→ **Action item**
Retype, word for word, every line from the one holding "(8.00 s to 8.50 s)" through the one holding "(12.00 s to 12.50 s)" in the entries below, both included, and only those lines.
————
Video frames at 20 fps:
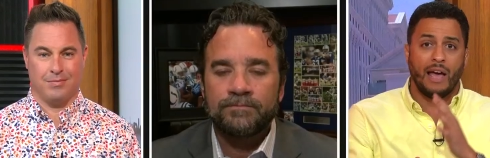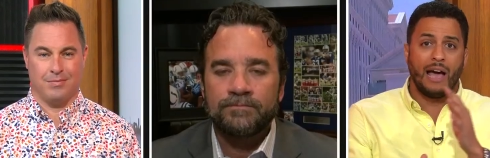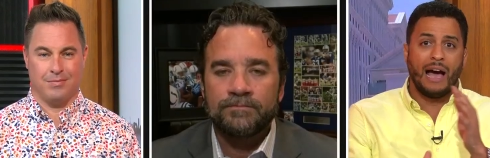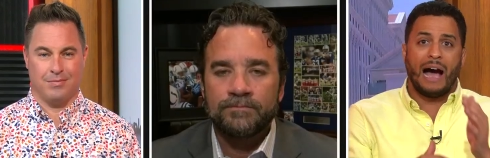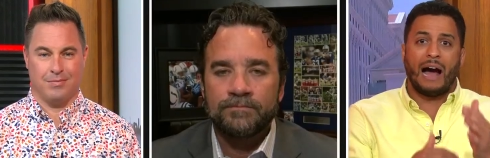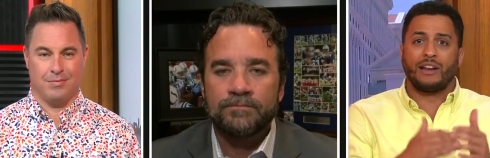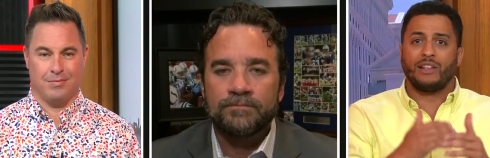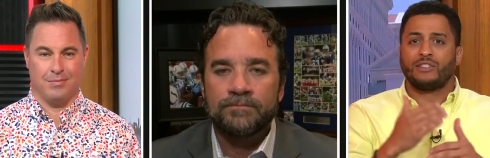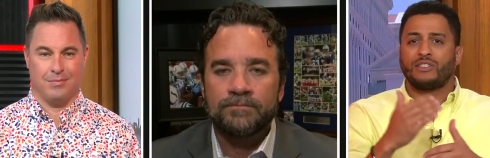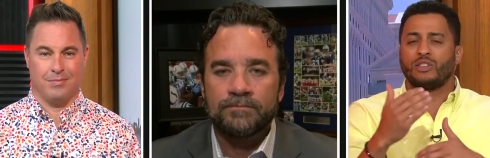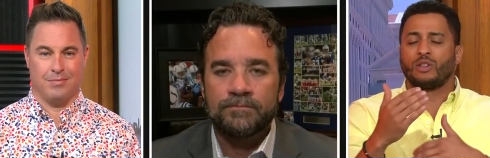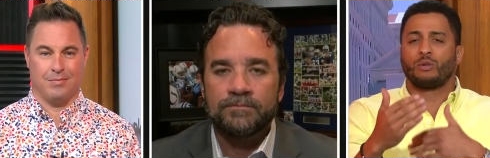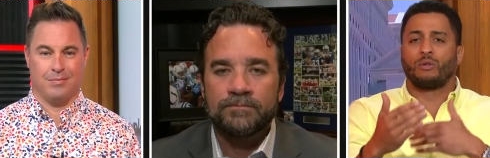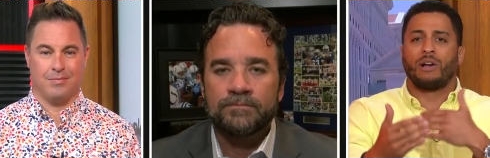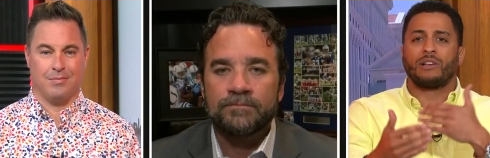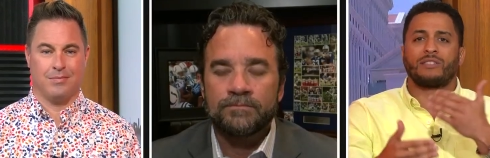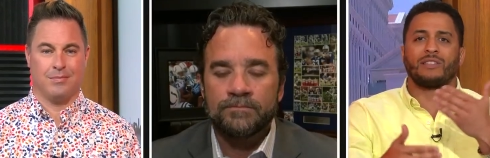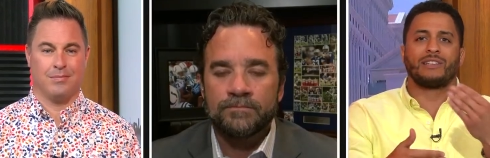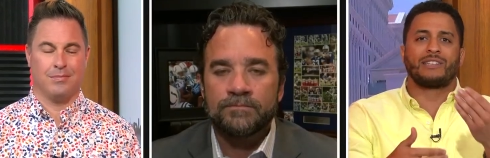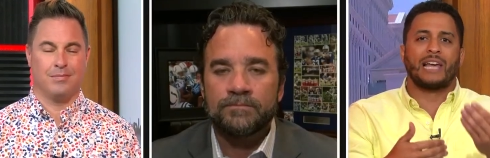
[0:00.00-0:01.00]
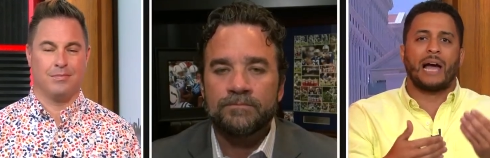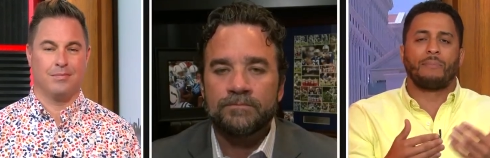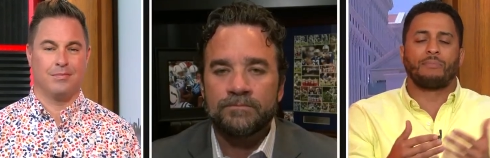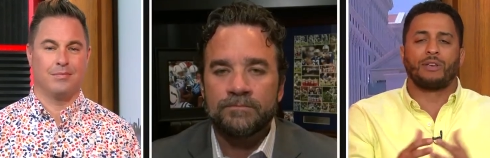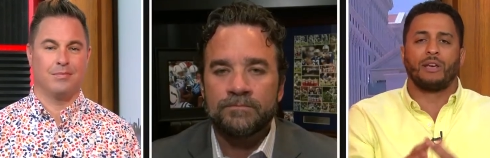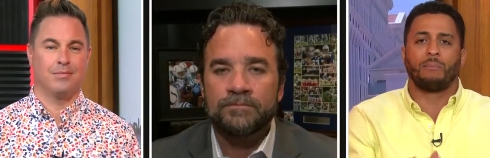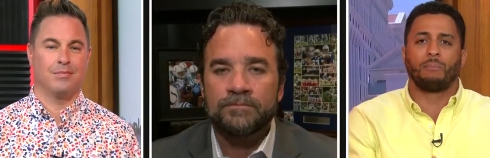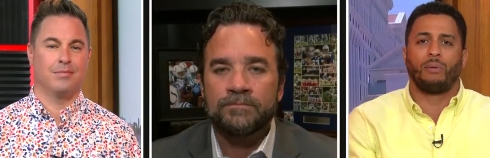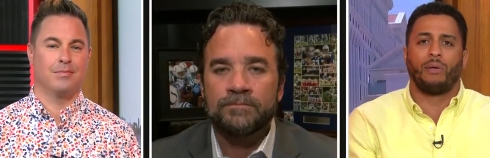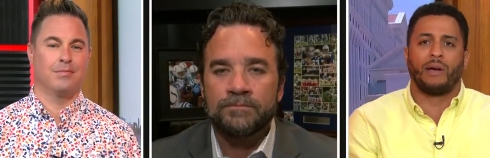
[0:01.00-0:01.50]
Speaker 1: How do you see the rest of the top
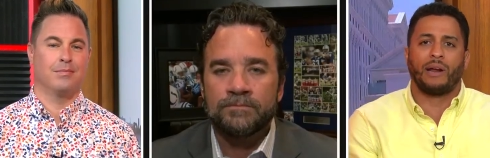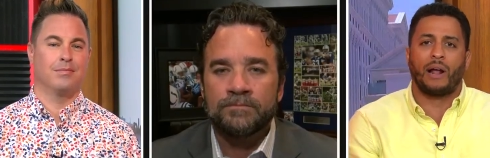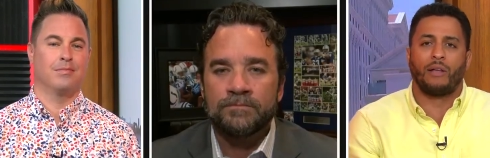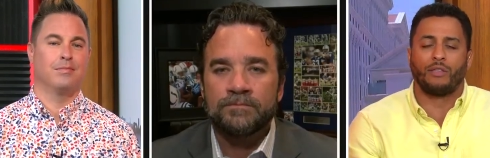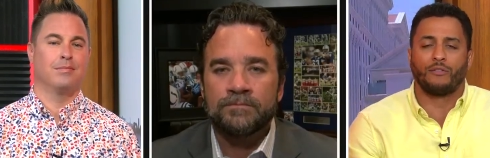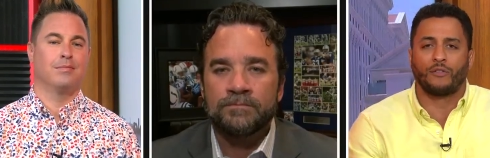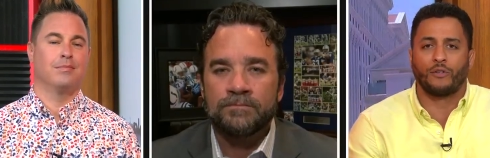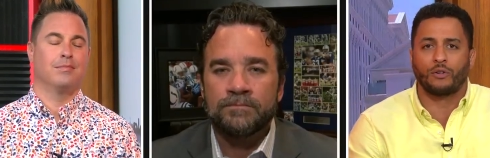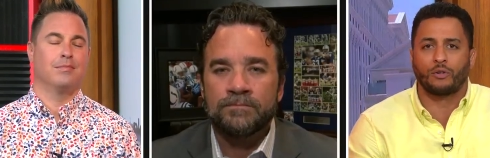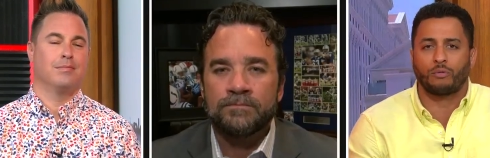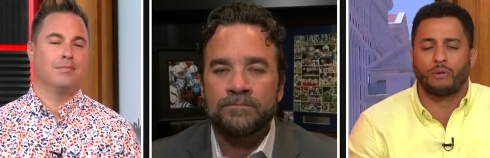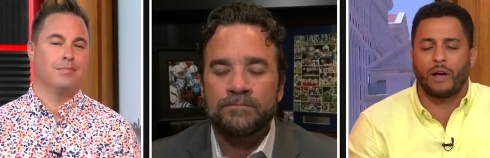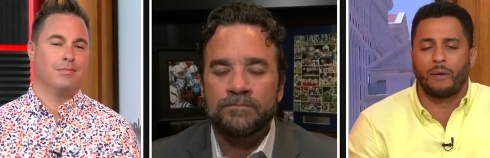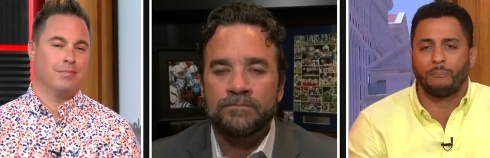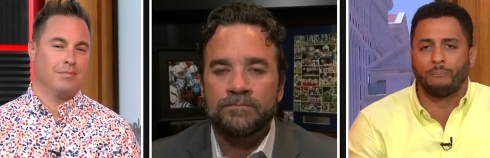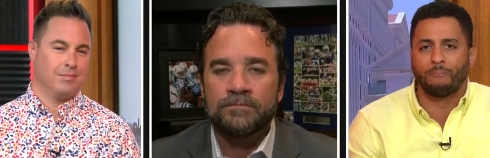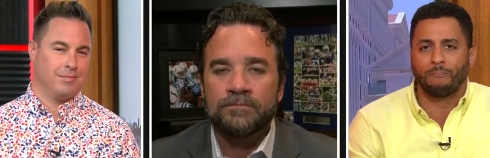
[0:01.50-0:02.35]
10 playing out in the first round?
————
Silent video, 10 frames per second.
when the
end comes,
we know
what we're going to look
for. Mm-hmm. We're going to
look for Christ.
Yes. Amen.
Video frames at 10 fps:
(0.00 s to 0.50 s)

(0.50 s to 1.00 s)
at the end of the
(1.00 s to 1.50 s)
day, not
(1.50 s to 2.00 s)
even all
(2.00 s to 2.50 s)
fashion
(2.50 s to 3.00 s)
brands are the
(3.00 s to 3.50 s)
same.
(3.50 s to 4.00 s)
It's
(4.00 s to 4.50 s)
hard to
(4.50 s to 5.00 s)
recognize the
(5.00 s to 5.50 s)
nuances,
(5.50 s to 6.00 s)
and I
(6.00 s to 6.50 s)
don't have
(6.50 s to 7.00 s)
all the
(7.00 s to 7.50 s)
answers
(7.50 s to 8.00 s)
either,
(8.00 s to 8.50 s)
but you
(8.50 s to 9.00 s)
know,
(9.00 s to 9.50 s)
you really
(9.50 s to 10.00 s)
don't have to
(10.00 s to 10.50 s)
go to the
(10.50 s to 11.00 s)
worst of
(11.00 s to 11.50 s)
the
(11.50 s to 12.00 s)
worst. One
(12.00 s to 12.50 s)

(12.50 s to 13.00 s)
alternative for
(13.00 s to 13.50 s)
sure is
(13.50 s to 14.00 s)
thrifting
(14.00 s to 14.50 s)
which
————
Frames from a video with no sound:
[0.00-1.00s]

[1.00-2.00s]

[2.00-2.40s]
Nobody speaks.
————
→ **Output of the exercise**
(8.00 s to 8.50 s)
but you
(8.50 s to 9.00 s)
know,
(9.00 s to 9.50 s)
you really
(9.50 s to 10.00 s)
don't have to
(10.00 s to 10.50 s)
go to the
(10.50 s to 11.00 s)
worst of
(11.00 s to 11.50 s)
the
(11.50 s to 12.00 s)
worst. One
(12.00 s to 12.50 s)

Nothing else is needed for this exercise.